SpacelikeGeodesic
plain-language theorem explainer
The structure for a spacelike geodesic defines a curve obeying the second-order geodesic equation under real Christoffel symbols together with the requirement that the metric quadratic form on its tangent vector remains strictly positive. Workers unifying Recognition Science metrics with general relativity would reference this when partitioning geodesics by interval signature. The declaration is realized as a direct structural extension of the real geodesic record by a single inequality predicate.
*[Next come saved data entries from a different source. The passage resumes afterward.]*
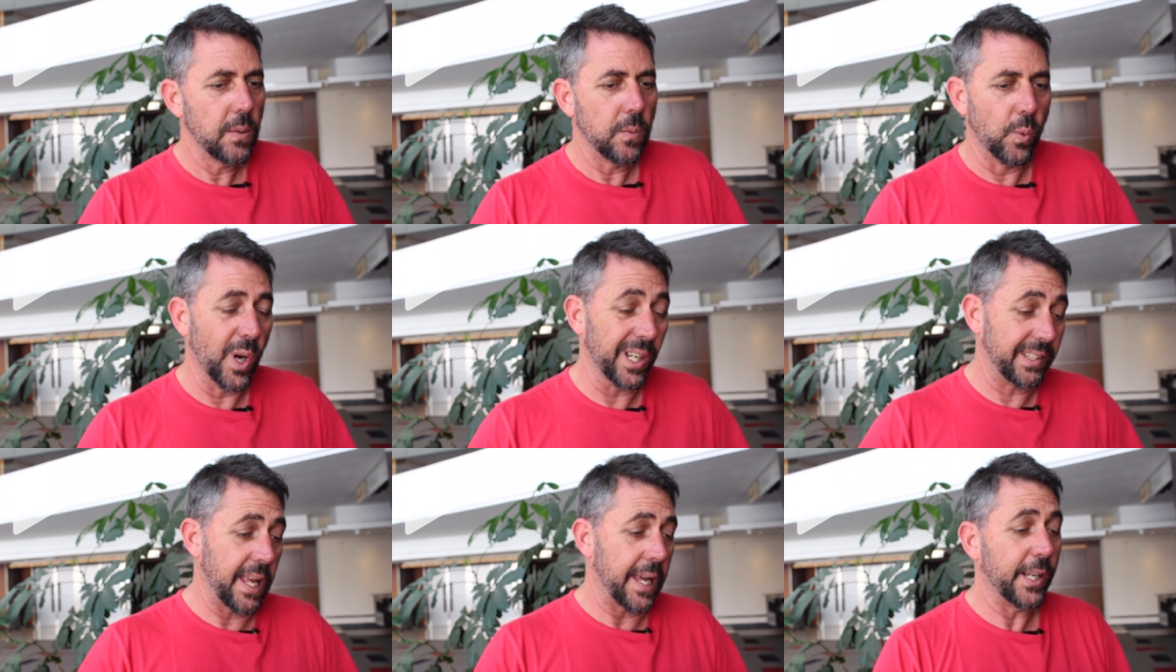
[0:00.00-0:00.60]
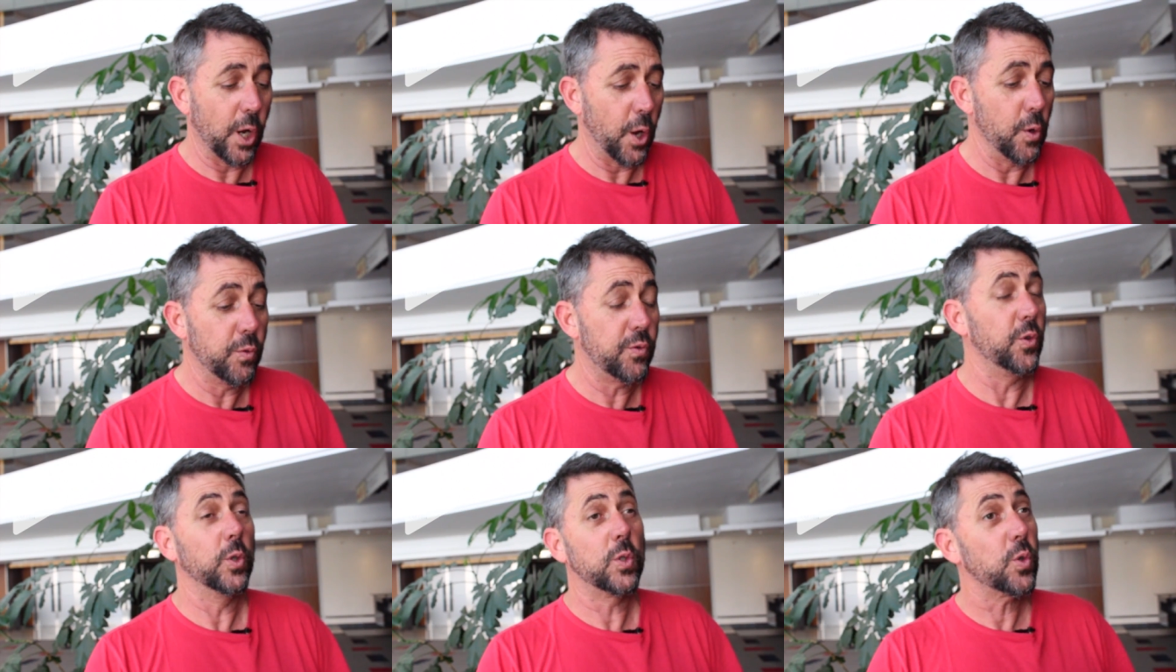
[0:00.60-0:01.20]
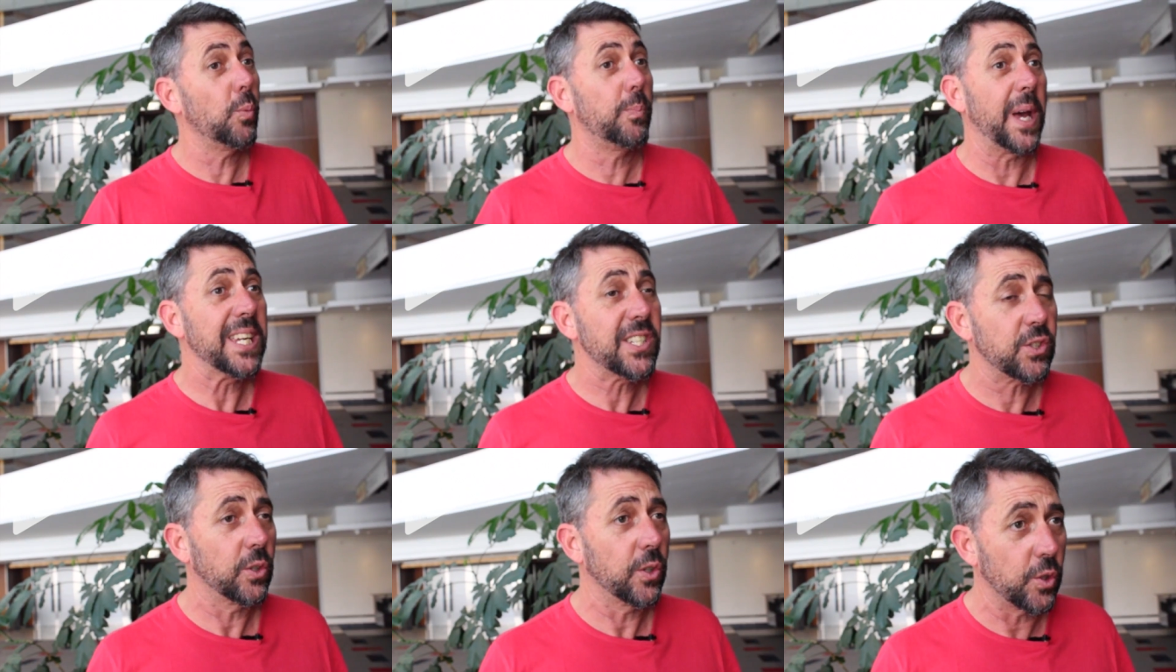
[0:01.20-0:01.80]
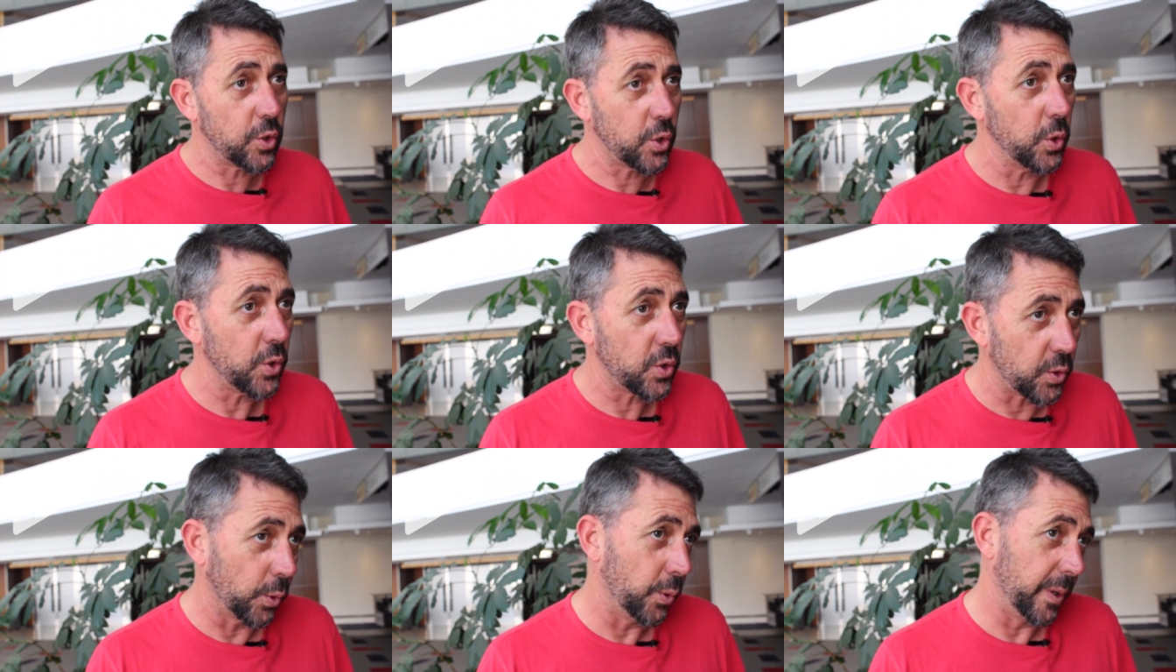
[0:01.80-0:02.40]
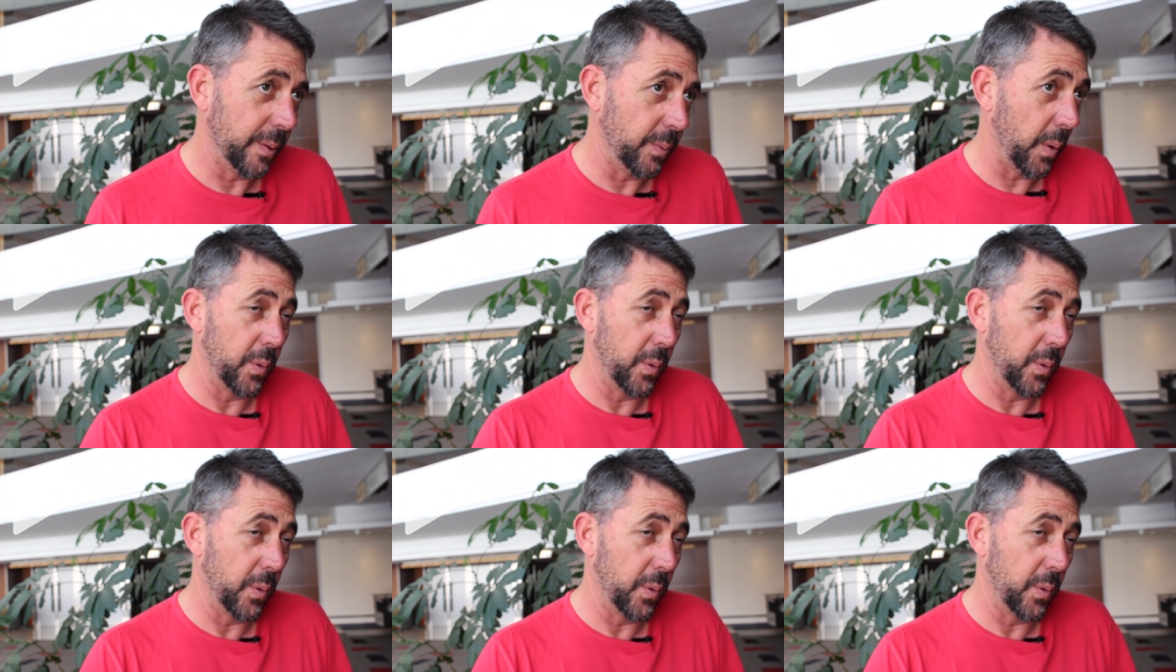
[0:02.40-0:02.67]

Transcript: what they go through. It's all based on a true story.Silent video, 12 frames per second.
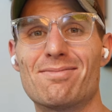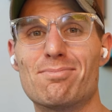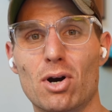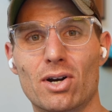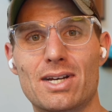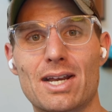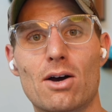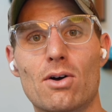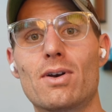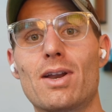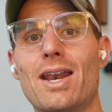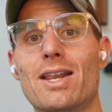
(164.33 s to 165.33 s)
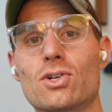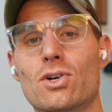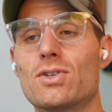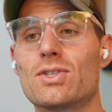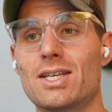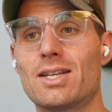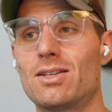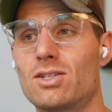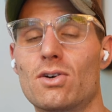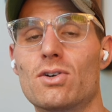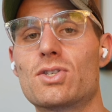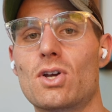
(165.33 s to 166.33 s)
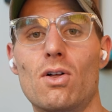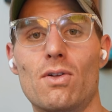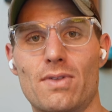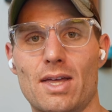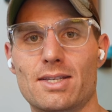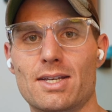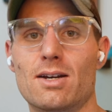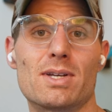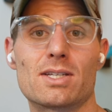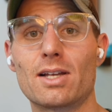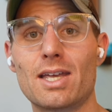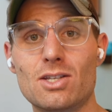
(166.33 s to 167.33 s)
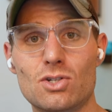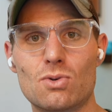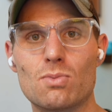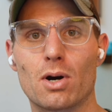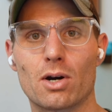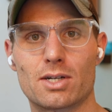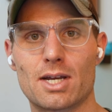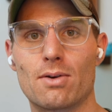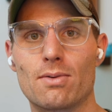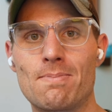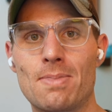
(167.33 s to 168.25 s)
Markdown, and it turns it turns all of that data basically into Markdown.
Claim. A spacelike geodesic relative to metric tensor $g$ consists of a path $x:ℝ→(Fin 4→ℝ)$ satisfying the geodesic equation $d²x^μ/dλ² + Γ^μ_{ρσ}(x) (dx^ρ/dλ)(dx^σ/dλ)=0$ for each component μ together with the condition that $g_{μν}(x(λ)) (dx^μ/dλ)(dx^ν/dλ)>0$ holds for every real parameter λ.
background
RealGeodesic supplies the base record: a path field together with the geodesic equation that inserts the Christoffel symbols taken from the Curvature module rather than any scaffold construction. MetricTensor is the local bilinear form interface appearing in Hamiltonian, Gravity.Connection and Meta.Homogenization, here specialized to four-dimensional index sets. The module itself derives the Minkowski metric η from the Recognition Science forcing chain (RCL to J-uniqueness to eight-tick octave to D=3) and proves its identity with the IndisputableMonolith stack so that all subsequent curvature and geodesic constructions operate on the same object.
proof idea
The declaration is a pure structure definition; it inherits the path and geodesic_equation fields verbatim from RealGeodesic and adjoins only the spacelike_condition predicate expressed as a double Finset sum of g contracted with the two velocity components.
why it matters
It supplies the missing spacelike case in the geodesic classification required once the RS-derived η is installed as the base metric. The module doc-comment states that this bridge lets all downstream GR theorems (Christoffel, Riemann, geodesics) run on the forcing-chain metric without duplication. No used-by edges appear yet, indicating the structure is placed for later use in interval-specific conservation laws or deviation equations.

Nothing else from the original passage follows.